Many moons later, he is one of our most senior professionals in his field. Every day, all day, he shoulders immense responsibilities, sometimes matters of life and death.

My friend told me about the humility and the pride he felt having had the “honor and privilege” of briefing four presidents in the Oval Office.

The prospect of shaking President Donald Trump’s hand, he confessed, made him, to put it nicely, very, very uncomfortable.

I suspect the feeling is mutual.

If Trump ever shakes my friend’s hand, I imagine he will dismiss him as another bureaucrat who never made any big money — his measure of worth on earth.

Donald Trump does not pay respects for public service or public servants. He says he loves “our vets” a lot.  But he routinely mocks the notion that government (and military) experts could know anything about anything.  Insulting generals, diplomats, scientists and especially intelligence agencies intoxicates him.  And he comforts the nation that his grenades aren’t a problem because Trump knows more than any of them on any topic. Trust me, I’ve got a gift. It’s beautiful. These guys will do what I say. Or else.

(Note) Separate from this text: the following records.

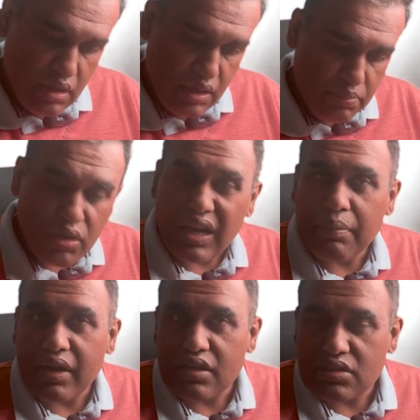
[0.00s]
In portal
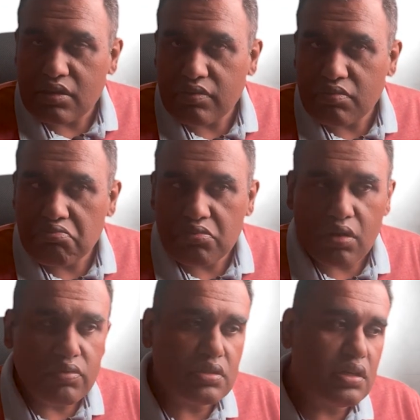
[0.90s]
hypertension,
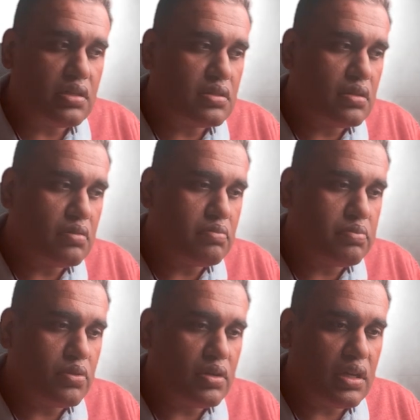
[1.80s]
obviously it's
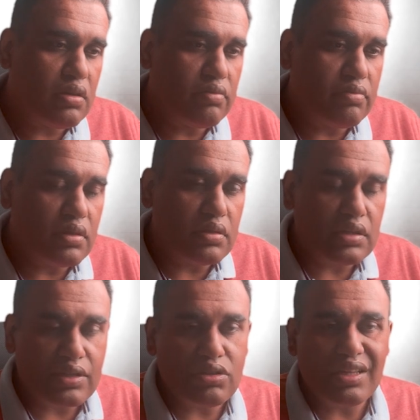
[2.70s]

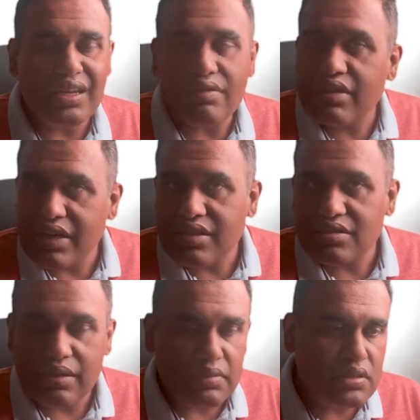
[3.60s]
actually the liver that
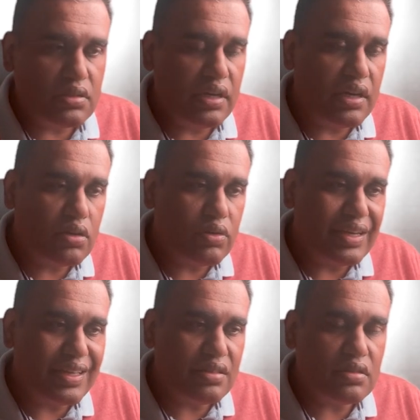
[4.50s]
is damaged, leading to
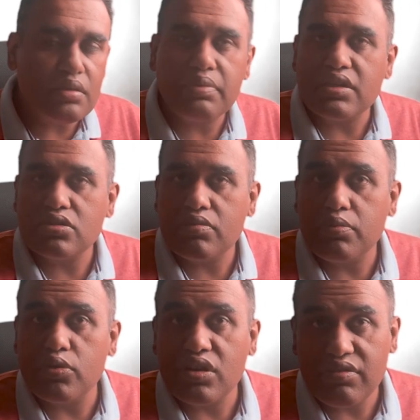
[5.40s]
increase in the pressure
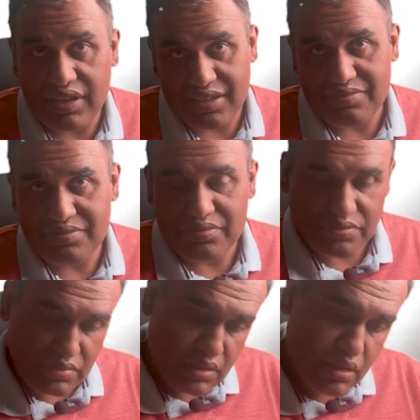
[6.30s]
of portal vein.
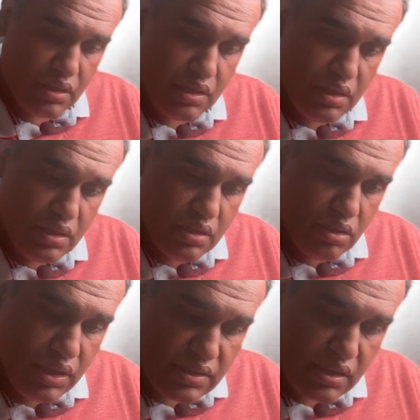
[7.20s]

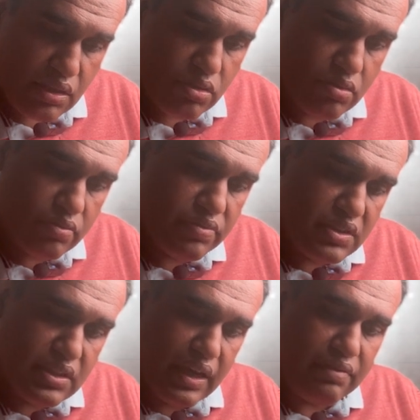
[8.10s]
I was asking you
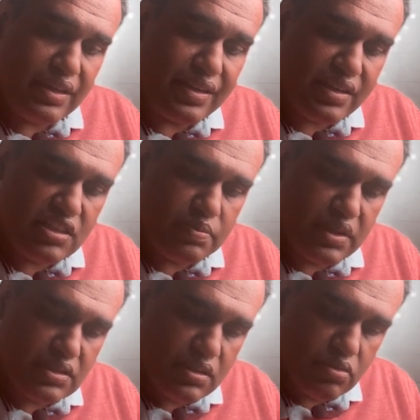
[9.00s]
which have increased
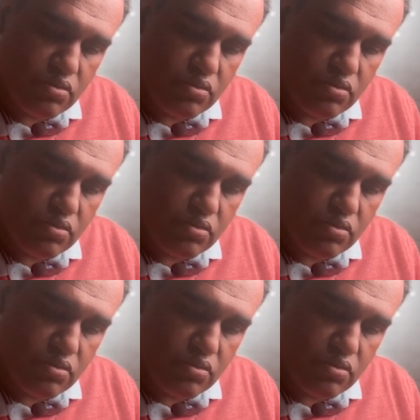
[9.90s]
pressure.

All new presidents have to handle policy disagreements with various pockets of the government, sometimes whole agencies.  Military brass often was suspicious of liberal Democratic presidents and even Republicans who never served in the military.  Professionals in the safety net agencies freaked when Ronald Reagan and George W. Bush were elected.  That is exactly how it should be. It’s an institutionalized process to balance power and protect deliberation.

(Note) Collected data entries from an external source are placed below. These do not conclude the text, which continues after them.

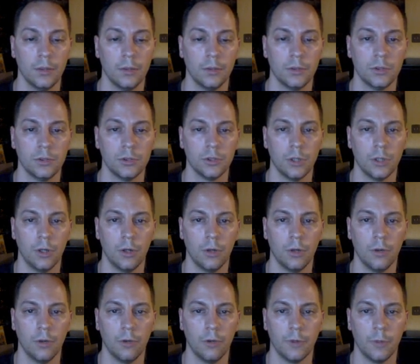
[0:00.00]

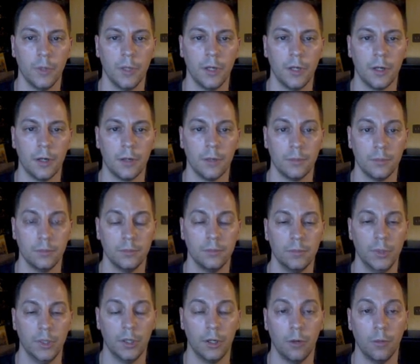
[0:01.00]
So from their,
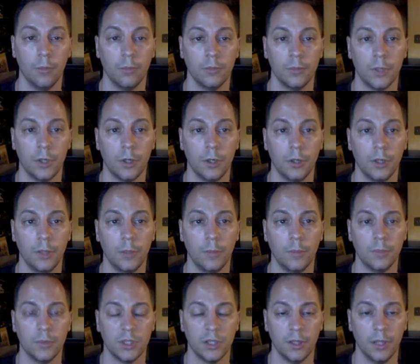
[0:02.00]
you know,
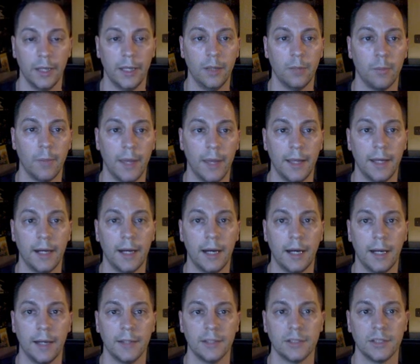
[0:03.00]
early to late May
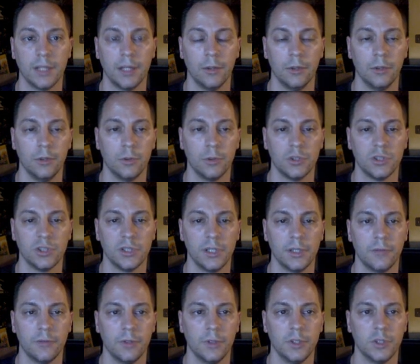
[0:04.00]
highs that you were
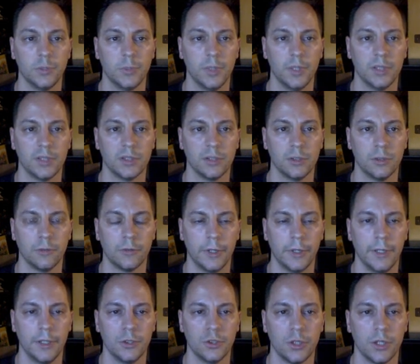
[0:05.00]
seeing for these big Silver
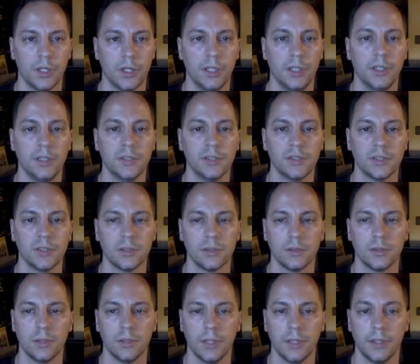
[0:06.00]
Age keys,
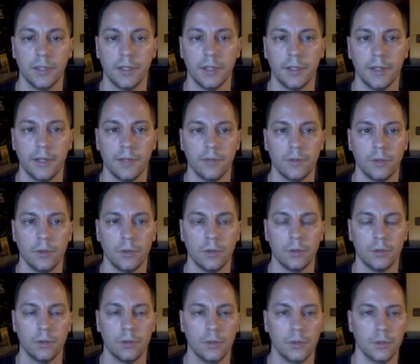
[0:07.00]
like
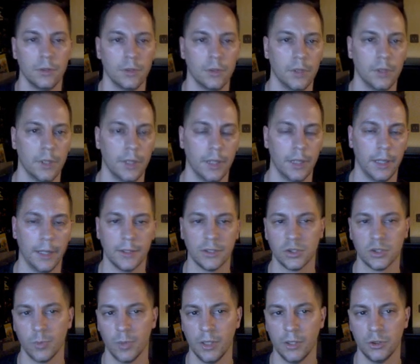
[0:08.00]
Daredevil,
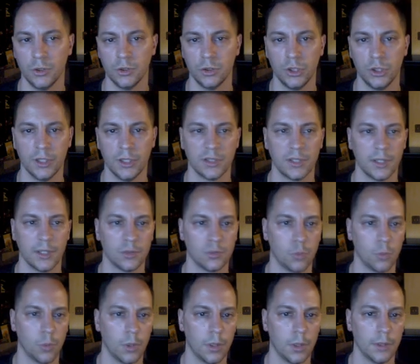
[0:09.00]
X-Men,
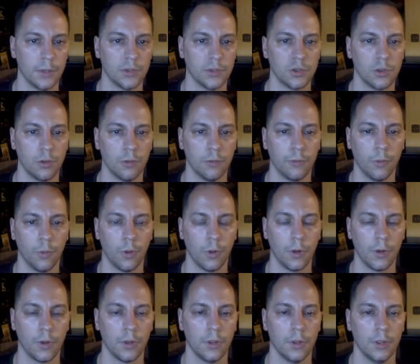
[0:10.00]
GSX-1, so
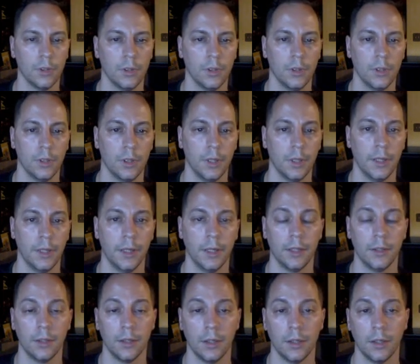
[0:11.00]
forth. And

When candidates become president, they assume a duty to lead the executive branch. Some presidents have worked hard to win over skeptics, some played tough and some never got it right. 

No president I am aware of aggressively demeaned the federal workforce as a way to manage it — and pander to government-hating voters.

Ronald Reagan came close.

He had a standard line he loved to use, “Government is not the solution to our problem, it is our problem.” That wasn’t exactly a morale booster for a Foreign Service officer in the Congo or undercover DEA agent in Colombia.  But Reagan was not snarky or mean. He didn’t insult individuals. He used unfortunate rhetoric to push his plan to shrink a fat government, eliminate unnecessary agencies and spur economic growth.

Donald Trump’s rhetoric and posture is a world apart, a whole different beast. His antics are unheard of.

This is proved by Trump’s overt campaign of disinformation and slander against the covert work of the country’s intelligence community. It is outrageous, vindictive and reckless. Trump’s comments and tweets aren’t just puerile insults but also false claims and made-up accusations. Coming from a president-elect, this comes off as unpatriotic and a kind of sabotage.

Trump’s jihad against the spies is a high-profile escapade, but Trump uses the same flame-thrower on other agencies and officials. Presumably this will continue when he’s in office. Imagine how he’d Twitter-torture a scientist who testified that vaccines don’t cause autism. “TOADY FOR BIG PHARMA, BIG SCANDAL! VERY DISHONEST. OVERRATED AT SCIENCE. SAD. HE BETTER WATCH IT, VERY POWERFUL PEOPLE UPSET. #DTS”

This will create a gridlock goldmine in the executive branch: The president explicitly asserts he has no trust or respect for the federal government while large numbers of public servants and whole agencies have subtly indicated they have no trust or respect for the new president.

Is this a recipe for disaster? I think not, though that may be wishful thinking.

I make two assumptions about the Trump administration: Congressional Republicans will rarely restrain or positively influence Trump unless they face obvious catastrophe in their next elections; also, congressional Democrats lack the backbone and skill to effectively work with or against Trump, depending on the issue.

If that’s how it plays out, only the “permanent government,” the maligned bureaucracies, the soldiers of public service will have the power to throw sand in the cheap gears of Trumpism. 

Then it will be Trump who drowns in the swamp, a flourishing swamp full of clean water, native wildlife, a few poison plants, sure, but all protected by idealistic, patriotic park rangers and scientists.

It will be a beautiful thing, trust me.